I ended up buying two maps from a vendor I saw there (I actually didn't buy at the fair but contacted him months later to see if he still had them) who I don't think specialized in maps at all, but had a real range of materials for sale, the maps I chose being the apparent exception to the rule.
Here's the map, and what I've learned about it follows:
This is a projection of north east Africa, primarily Egypt, printed in 1561 by Girolamo Ruscelli.
Ruscelli himself was an interesting guy. He was into a bit of everything, including cartography, and apparently published a 'book of secrets' which aimed to answer some basic scientific questions, provide advice on matters related to science and perhaps dabbled in some alchemy as well.
This map is one of a number he published in his revision of Ptolemy's Geography. There's a link to it, with a high quality image here, where you can see it's on sale for USD$125 (I paid much less for it, which is very satisfying).
There is much that I don't know about this region, and it's difficult for me to comment too heavily on the map, but when I saw it, having been to Egypt, I knew I wanted it.
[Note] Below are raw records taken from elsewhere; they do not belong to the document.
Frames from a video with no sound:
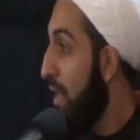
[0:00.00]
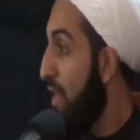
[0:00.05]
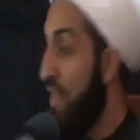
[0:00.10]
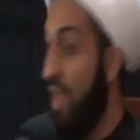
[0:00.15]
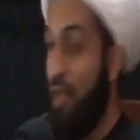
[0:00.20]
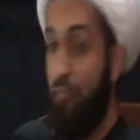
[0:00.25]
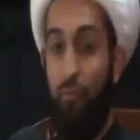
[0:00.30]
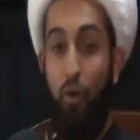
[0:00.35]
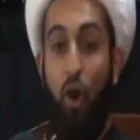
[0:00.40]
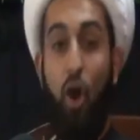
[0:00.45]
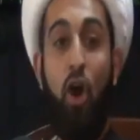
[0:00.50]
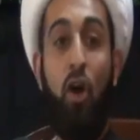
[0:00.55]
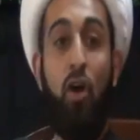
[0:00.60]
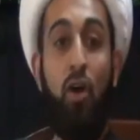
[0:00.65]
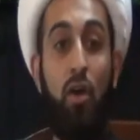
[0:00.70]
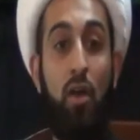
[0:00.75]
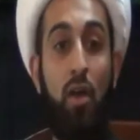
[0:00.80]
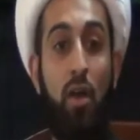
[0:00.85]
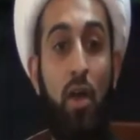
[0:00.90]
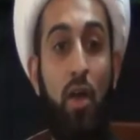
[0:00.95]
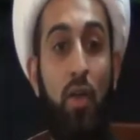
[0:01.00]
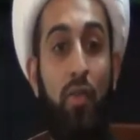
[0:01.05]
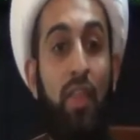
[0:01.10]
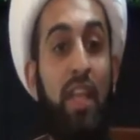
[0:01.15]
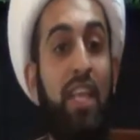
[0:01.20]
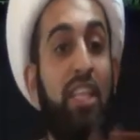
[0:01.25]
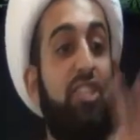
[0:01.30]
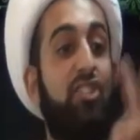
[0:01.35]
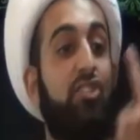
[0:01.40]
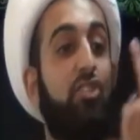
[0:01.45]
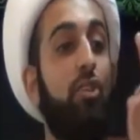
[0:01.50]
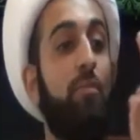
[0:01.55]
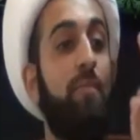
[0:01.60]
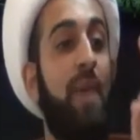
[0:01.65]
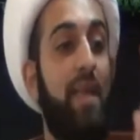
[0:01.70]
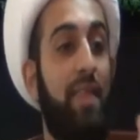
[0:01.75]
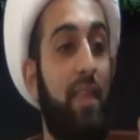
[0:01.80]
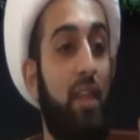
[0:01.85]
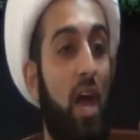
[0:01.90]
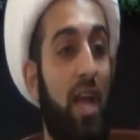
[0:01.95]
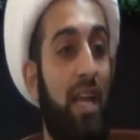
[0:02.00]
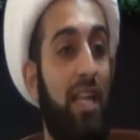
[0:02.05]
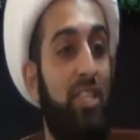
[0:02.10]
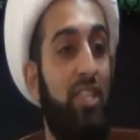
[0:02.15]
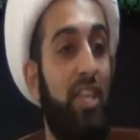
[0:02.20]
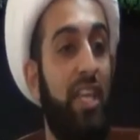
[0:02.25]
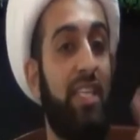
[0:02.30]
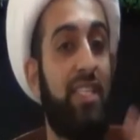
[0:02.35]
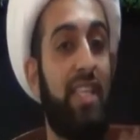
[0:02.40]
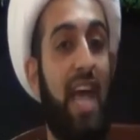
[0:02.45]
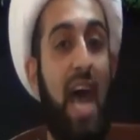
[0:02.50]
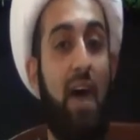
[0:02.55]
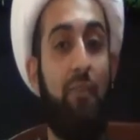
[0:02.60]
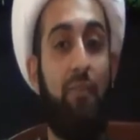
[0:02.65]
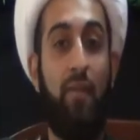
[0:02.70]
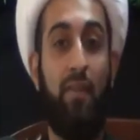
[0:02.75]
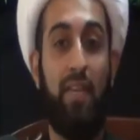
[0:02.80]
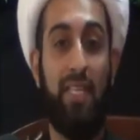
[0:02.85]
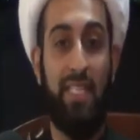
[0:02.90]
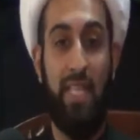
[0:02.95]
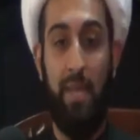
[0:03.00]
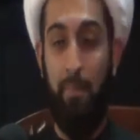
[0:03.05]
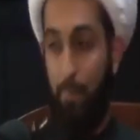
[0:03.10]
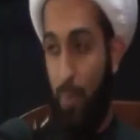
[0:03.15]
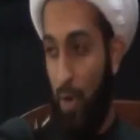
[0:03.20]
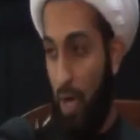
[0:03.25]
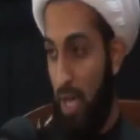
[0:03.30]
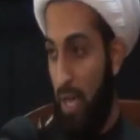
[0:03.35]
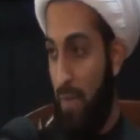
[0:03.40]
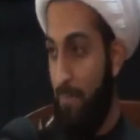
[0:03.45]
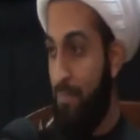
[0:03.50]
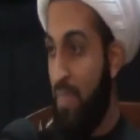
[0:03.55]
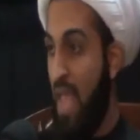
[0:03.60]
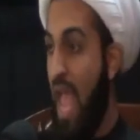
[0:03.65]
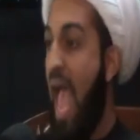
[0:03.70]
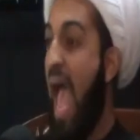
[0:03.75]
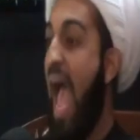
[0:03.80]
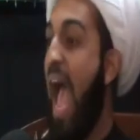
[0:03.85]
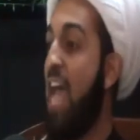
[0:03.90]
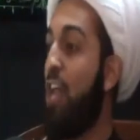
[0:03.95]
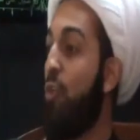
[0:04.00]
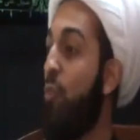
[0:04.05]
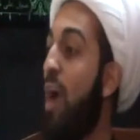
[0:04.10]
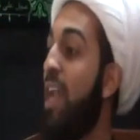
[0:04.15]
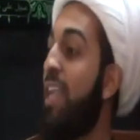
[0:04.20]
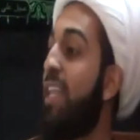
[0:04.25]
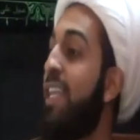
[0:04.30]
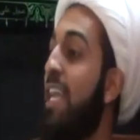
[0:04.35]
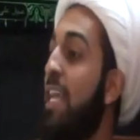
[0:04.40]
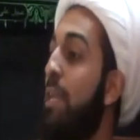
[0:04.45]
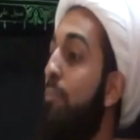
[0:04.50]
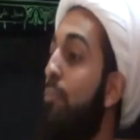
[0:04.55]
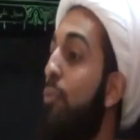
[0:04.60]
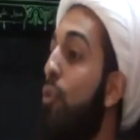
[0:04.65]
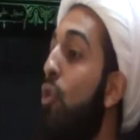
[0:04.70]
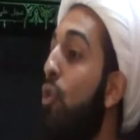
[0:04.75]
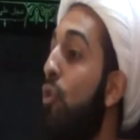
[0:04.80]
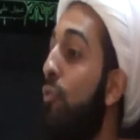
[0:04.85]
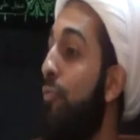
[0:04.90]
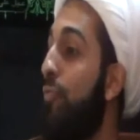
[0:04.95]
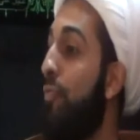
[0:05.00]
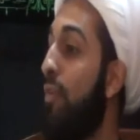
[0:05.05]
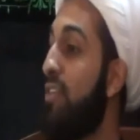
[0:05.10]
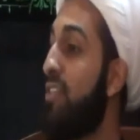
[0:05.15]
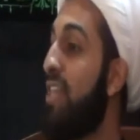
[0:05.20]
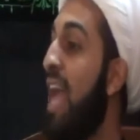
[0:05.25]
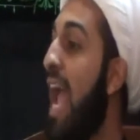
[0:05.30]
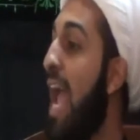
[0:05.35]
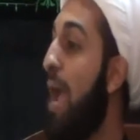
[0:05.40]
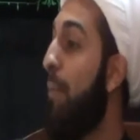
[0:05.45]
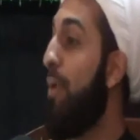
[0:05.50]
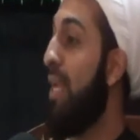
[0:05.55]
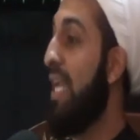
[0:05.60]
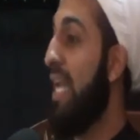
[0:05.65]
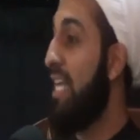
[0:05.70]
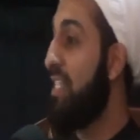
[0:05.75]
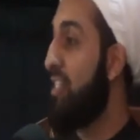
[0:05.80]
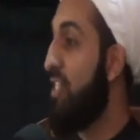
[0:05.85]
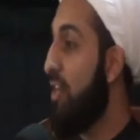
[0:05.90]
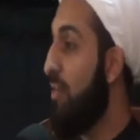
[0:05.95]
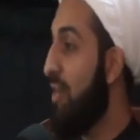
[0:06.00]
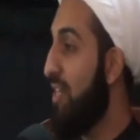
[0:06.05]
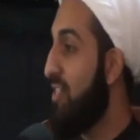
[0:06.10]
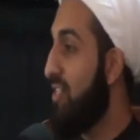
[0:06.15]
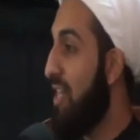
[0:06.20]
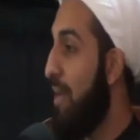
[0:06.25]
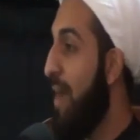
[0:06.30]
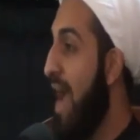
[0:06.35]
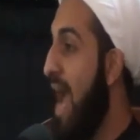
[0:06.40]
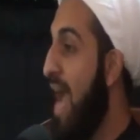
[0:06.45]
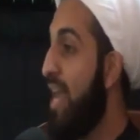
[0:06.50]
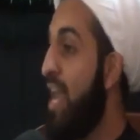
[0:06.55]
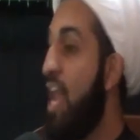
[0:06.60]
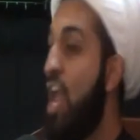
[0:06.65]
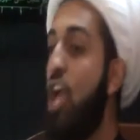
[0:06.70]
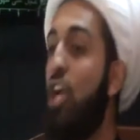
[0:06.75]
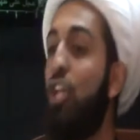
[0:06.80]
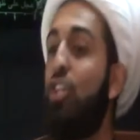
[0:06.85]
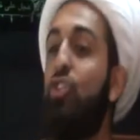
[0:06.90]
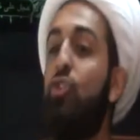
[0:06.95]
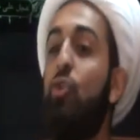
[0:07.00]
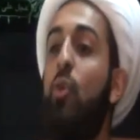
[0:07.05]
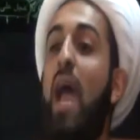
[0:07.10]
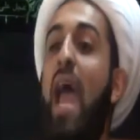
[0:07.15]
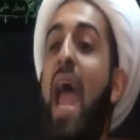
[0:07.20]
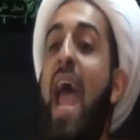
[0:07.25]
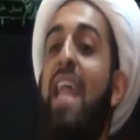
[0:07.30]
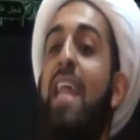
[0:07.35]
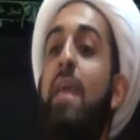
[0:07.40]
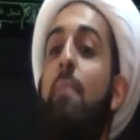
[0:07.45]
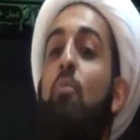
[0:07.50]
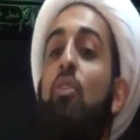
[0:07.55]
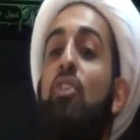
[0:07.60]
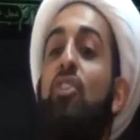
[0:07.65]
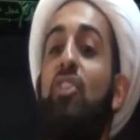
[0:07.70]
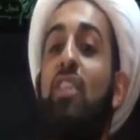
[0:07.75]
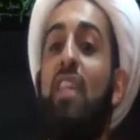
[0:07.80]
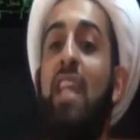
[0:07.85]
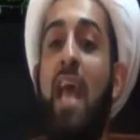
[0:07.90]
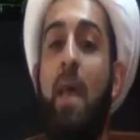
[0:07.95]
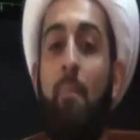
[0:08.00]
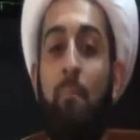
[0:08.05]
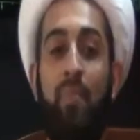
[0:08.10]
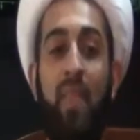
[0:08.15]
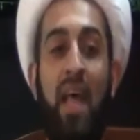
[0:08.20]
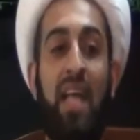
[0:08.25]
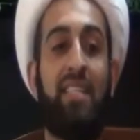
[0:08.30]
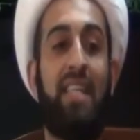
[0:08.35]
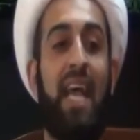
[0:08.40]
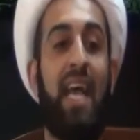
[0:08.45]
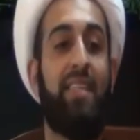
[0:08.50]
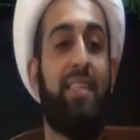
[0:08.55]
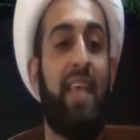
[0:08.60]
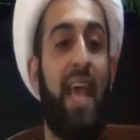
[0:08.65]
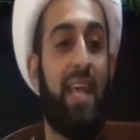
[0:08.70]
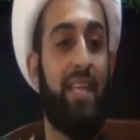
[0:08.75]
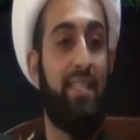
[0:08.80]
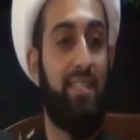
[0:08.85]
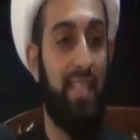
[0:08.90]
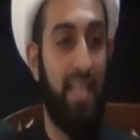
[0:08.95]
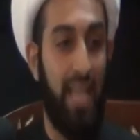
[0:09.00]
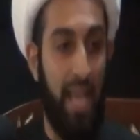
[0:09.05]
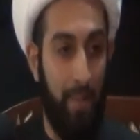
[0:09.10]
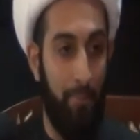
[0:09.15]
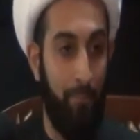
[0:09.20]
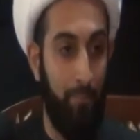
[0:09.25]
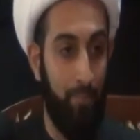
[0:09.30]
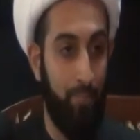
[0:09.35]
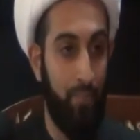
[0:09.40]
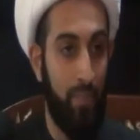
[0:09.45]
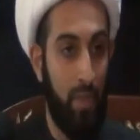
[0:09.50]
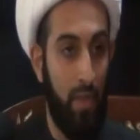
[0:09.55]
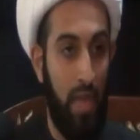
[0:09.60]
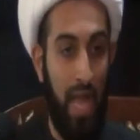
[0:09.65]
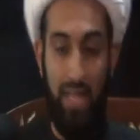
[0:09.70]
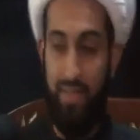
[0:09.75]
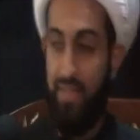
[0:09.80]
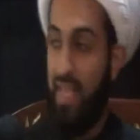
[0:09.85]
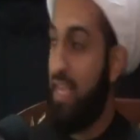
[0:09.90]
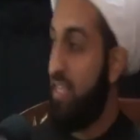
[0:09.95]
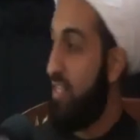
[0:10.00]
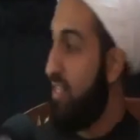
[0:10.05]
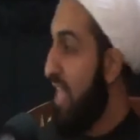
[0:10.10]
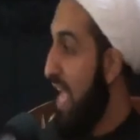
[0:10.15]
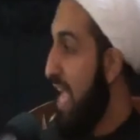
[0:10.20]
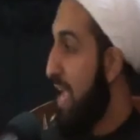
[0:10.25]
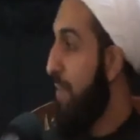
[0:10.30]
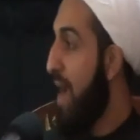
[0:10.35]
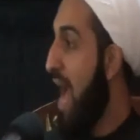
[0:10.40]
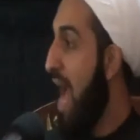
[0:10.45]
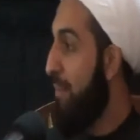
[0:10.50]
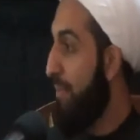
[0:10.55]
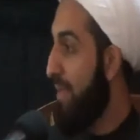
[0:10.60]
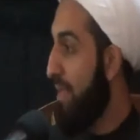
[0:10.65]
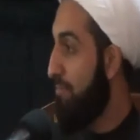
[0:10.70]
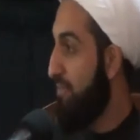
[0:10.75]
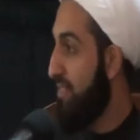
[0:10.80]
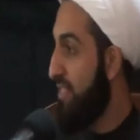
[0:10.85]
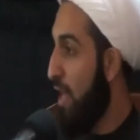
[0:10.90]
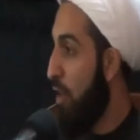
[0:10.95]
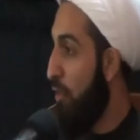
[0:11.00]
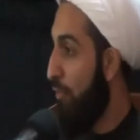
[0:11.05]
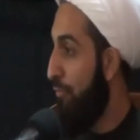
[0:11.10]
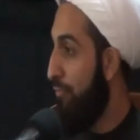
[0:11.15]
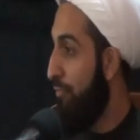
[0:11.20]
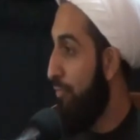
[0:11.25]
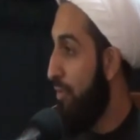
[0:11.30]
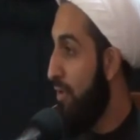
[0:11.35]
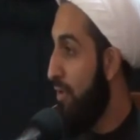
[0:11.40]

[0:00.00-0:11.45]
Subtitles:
Therefore, these two methodologies are very simple. And one can prove Sahib al-Asr wa al-Zaman to any Muslim that attacks him, attacks the Imam himself.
The map has some interesting elements, for example, showing off the cities of Cairo and Alexandria. Having a strangely representative delta of the Nile, and showing what appears to be some sizable islands in the Nile
The map also seems to show the Nile having three southern branches, different than the two (Blue and While Niles). The rivers on the map are not particularly well labeled, however, so it's hard to be sure what they refer to.
This is one of two maps by the same cartographer I bought from the same vendor and it's interesting for its age, the history behind it and it's producer and of course the subject matter. Egypt was and is a source of fascination to many for many reasons. I'm lucky to have such an early representation of it.